Wikipedia-Manipulation
Wikipedia: Manipulation and Disinformation

Updated: February 2020
Published
: February 2019
Languages: German, English

German court: Judgment in one of the most important modern media trials.

In 2018, researchers of the Vienna-based Group42 reported on one of the most influential and aggressive German Wikipedia editors and, for the first time, revealed his real name. In response, the exposed Wikipedia editor obtained an injunction with a penalty of up to €250,000.

The Hamburg Regional Court has now decided in a landmark ruling that the naming of the Wikipedia editor was lawful due to the overriding public interest.

The Wikipedia editor in question, using the pseudonym “Feliks”, is a former functionary of the pro-Israel wing of the German Left Party and a former foreign member of the Israeli military with special insignia of the US military and other armed forces.

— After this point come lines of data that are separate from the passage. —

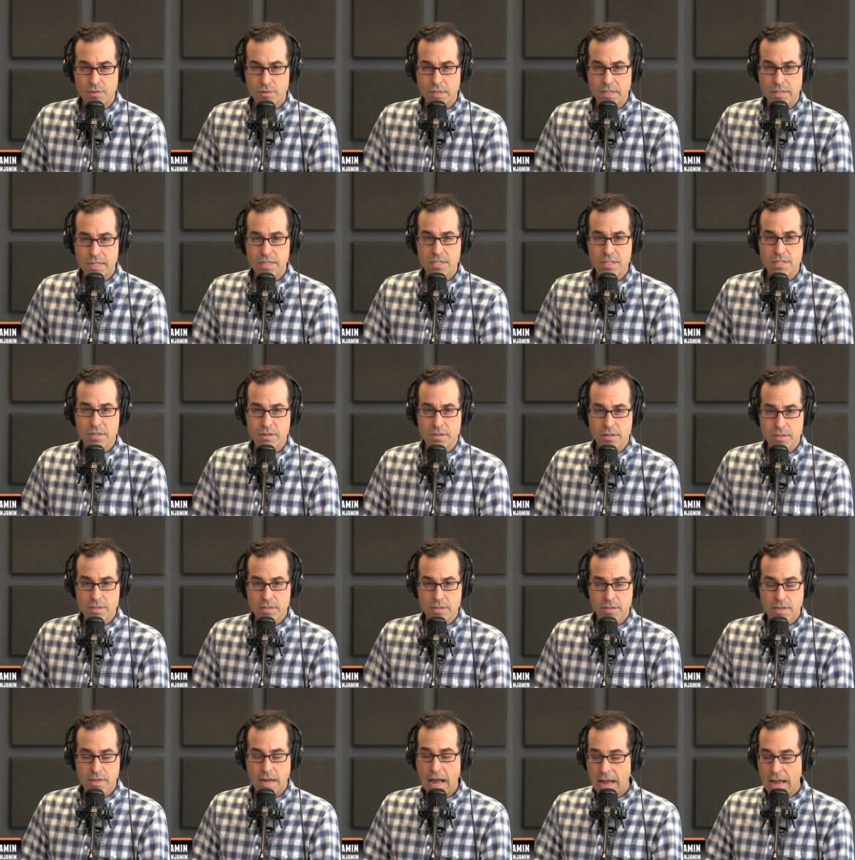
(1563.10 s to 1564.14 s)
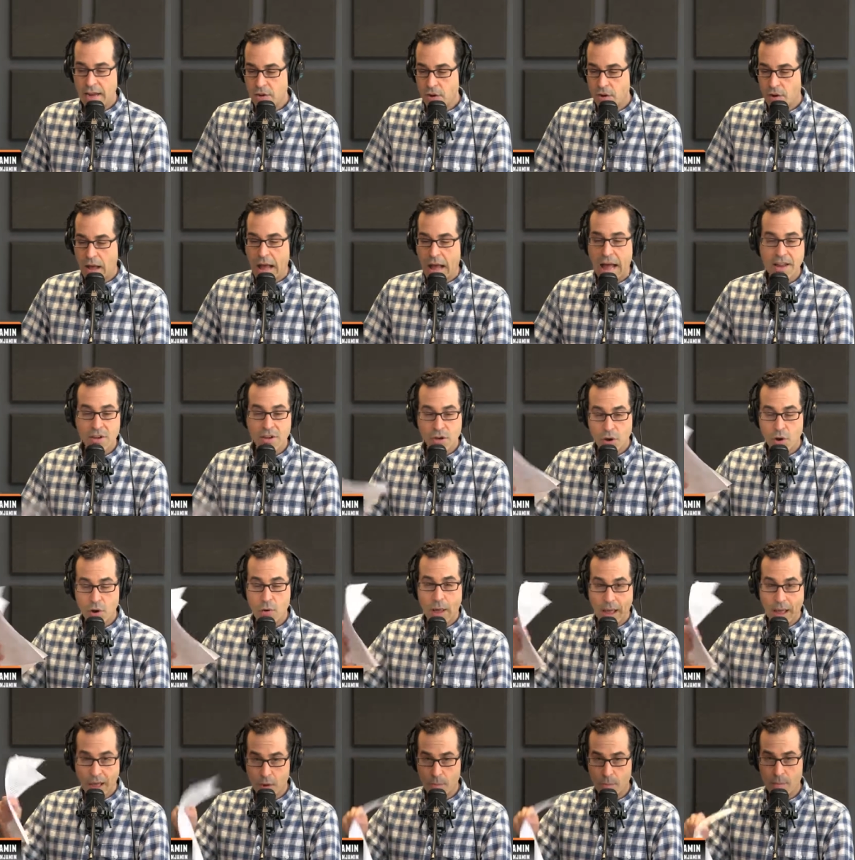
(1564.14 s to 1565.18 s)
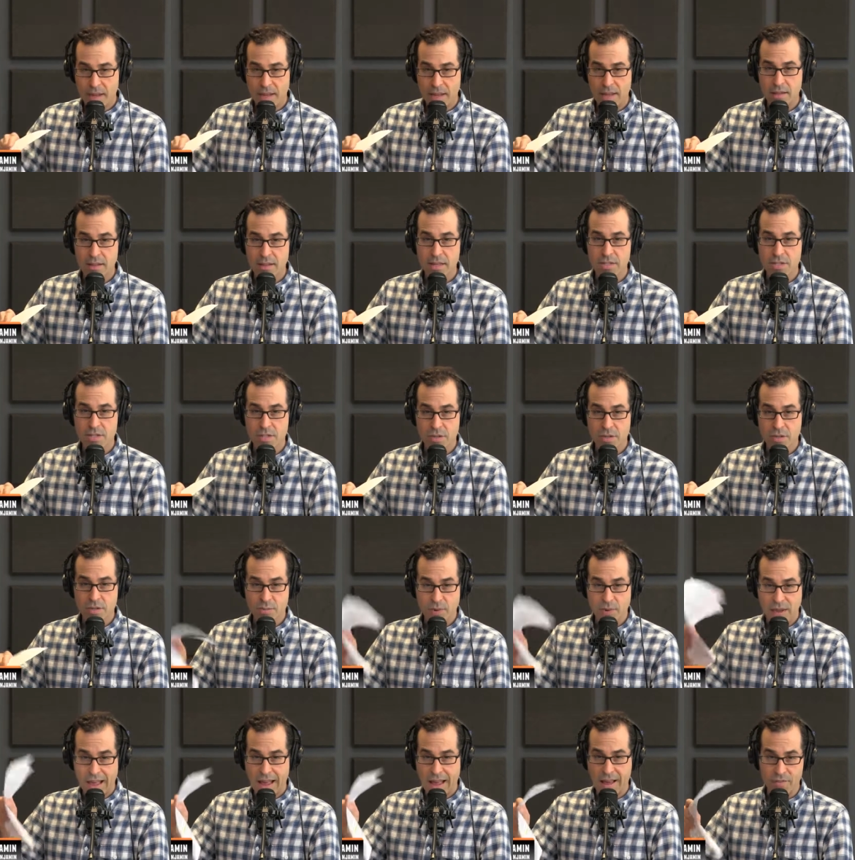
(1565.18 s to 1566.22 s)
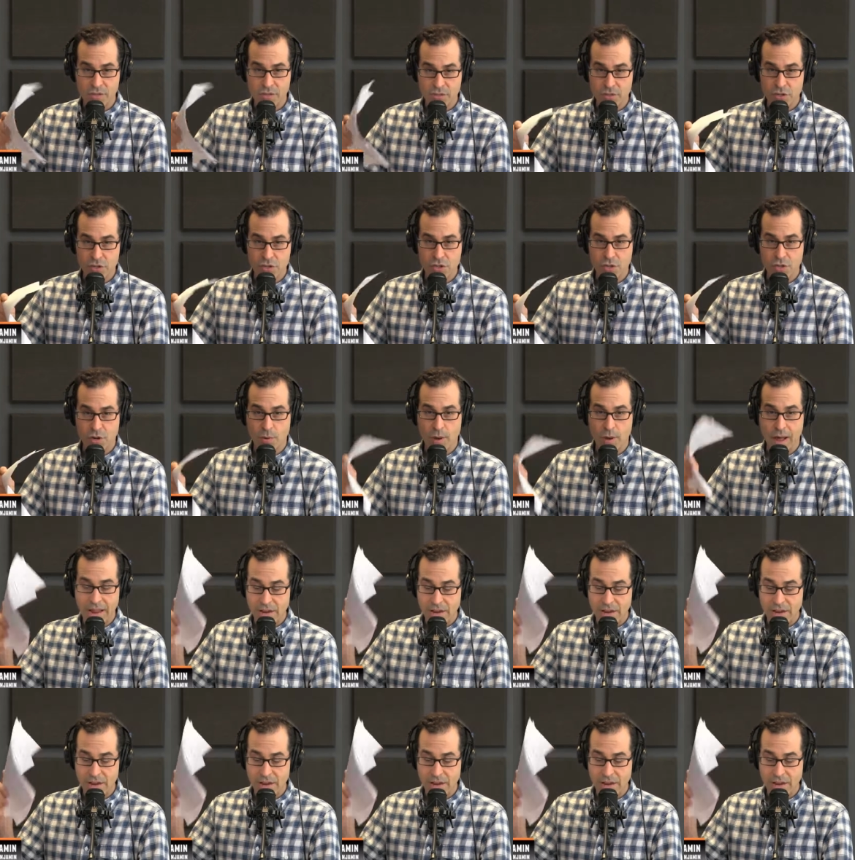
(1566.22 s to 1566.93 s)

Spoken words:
listeners? I know how many listeners we have of the show.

The Wikipedia editor manipulated a total of several thousand Wikipedia articles and denounced numerous people, including, in particular, politicians, journalists and researchers who had expressed critical views on Israel or the United States.

The self-chosen pseudonym “Feliks” refers to the founder and first director of the Soviet secret service Cheka/GPU, Feliks Dzerzhinsky, under whose leadership up to one hundred thousand political opponents were executed.

The Hamburg ruling is likely to set a precedent and may have a significant impact. According to initial statements, several affected parties are currently considering legal action against “Feliks” and other denunciative or manipulative Wikipedia editors.

The significance of the Hamburg Wikipedia verdict could even surpass that of the ZDF verdict of the German Federal Constitutional Court in 2014, especially in view of the general relevance of the German Wikipedia (about one billion page views by 100 million devices per month).

Already in August 2018, the Berlin Regional Court revoked Wikipedia’s so-called “layman’s privilege”. This means that Wikipedia editors are no longer allowed to use reputation-damaging claims from media articles or other sources without additional verification.

The Wikimedia Foundation as well as traditional media have so far not made any statements about the systematic political manipulation of Wikipedia and the new Hamburg judgment.

Update: In February 2020, the ruling was confirmed by the Hamburg Higher Regional Court.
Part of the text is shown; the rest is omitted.